Among all the feelings which the scriptures inspire in the christian's mind, none are more open to influence from his natural character than those which embrace his hopes of future happiness. Hope is from its nature, closely connected with the imagination. The good we seek must be conceived of before we can desire it. At the same time no class of mental affections is more extensive than that into which our hopes enter. It is impossible for one who expects a life of immortality, not to indulge a constant desire to know what scenes shall break upon him when he has passed the gloom of the grave. To the country that lies beyond, he will send many a longing enquiry, what is that state in which 1 am to dwell; what are those happy employments that shall occupy me forever. On this point the scriptures are full of emblems too expressive to be misunderstood in their general meaning. But with respect to the outward circumstances of our being; the endless advances in knowledge; the manifestation of God's omnipotence that will be witnessed in the works of his hands; the errands on which we shall be sent through the creation, there is room for stronger or feebler conceptions.
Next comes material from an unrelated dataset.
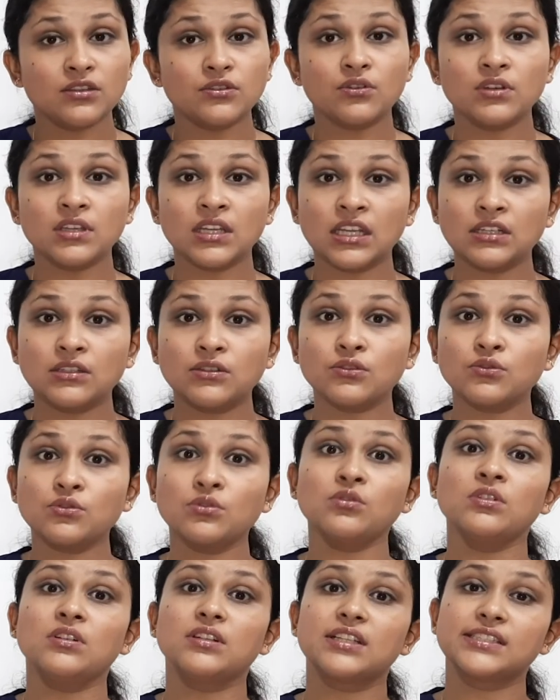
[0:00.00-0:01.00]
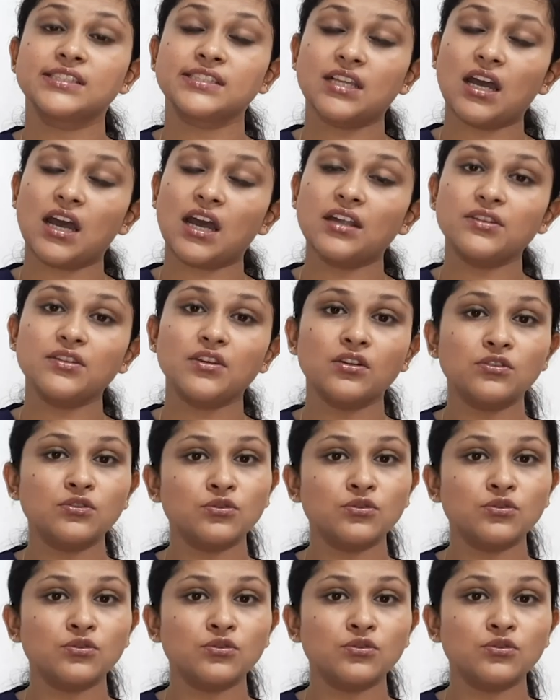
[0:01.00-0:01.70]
you need to discard your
Every christian indeed knows that

it is the favor and presence of God, which will sustain our immortal joys. Experience has taught him, what it is for the soul to be present with its maker. Here no imagination is barren, no conception is feeble; for fixed and certain knowledge is the foundation of hope. He looks to Heaven as a residence full of those sweet influences that sometimes pierce the distance and descend upon him. From this dreary world, he thinks of God and the society of the angels and just spirits, as a stranger in a strange land, who finds none to relieve his loneliness, thinks of his home, and of the hearts that alone care for him. Here then is the boundary of his wishes and here the measure of his expectation is full. If he has never looked around

to

consider how God first placed man in this world, to live by his love and service, no less than the spirits in Heaven; and yet how he has made it beautiful to his eye, and formed all its creatures to be sources of enjoyment, it may escape him that much more in Heaven, where all good things are the reality of what earthly joys are only the shadow, we may expect to find all things the sources and inlets of pleasure. And though he may have noticed how these occasions of our daily happiness are the medium through which God has exhibited his benevolence and raises our gratitude, it may not have occurred to him that the same means of bestowing good and of exciting gratitude are known wherever divine providence extends. He may even consider such hopes unwor thy of the meditations of an immortal being.

And here I cannot but remark for a moment upon some ideas of the nature of spiritual existence, which it seems to me that the scriptures do not encourage. When the scriptures speak of new heavens and a new earth, of a city that hath foundations, of the natural body that is raised a spiritual body, they would appear to convey an idea of a soul dwelling

among things that have substance and reality. But there are some who look upon the soul as being itself nothing distinct from its thoughts and feelings. And when it leaves the body, there are some who consider it as passing into a state where it is conscious of nothing about it but the presence of other minds. So that when this idea is examined it seems to be, that the soul in a separate state is a mere nothing that is connected with nothing, and acted upon by nothing; but has its whole existence, in contemplation. Itself a mere shadow, fading away into the space that surrounds it. But it seems to me that when I have left the body, I shall not appear to myself less real than I do now, nor look upon other things as less of realities than such as are at this moment present to me. I cannot think when I have left behind me the hills and the floods, and the light of day, and passed these visible heavens, that I have taken a last look of the Creator's works of wisdom and power; but that under some new form of being I shall still be made sensible by every thing that surrounds and upholds me of the presence of Almighty Power.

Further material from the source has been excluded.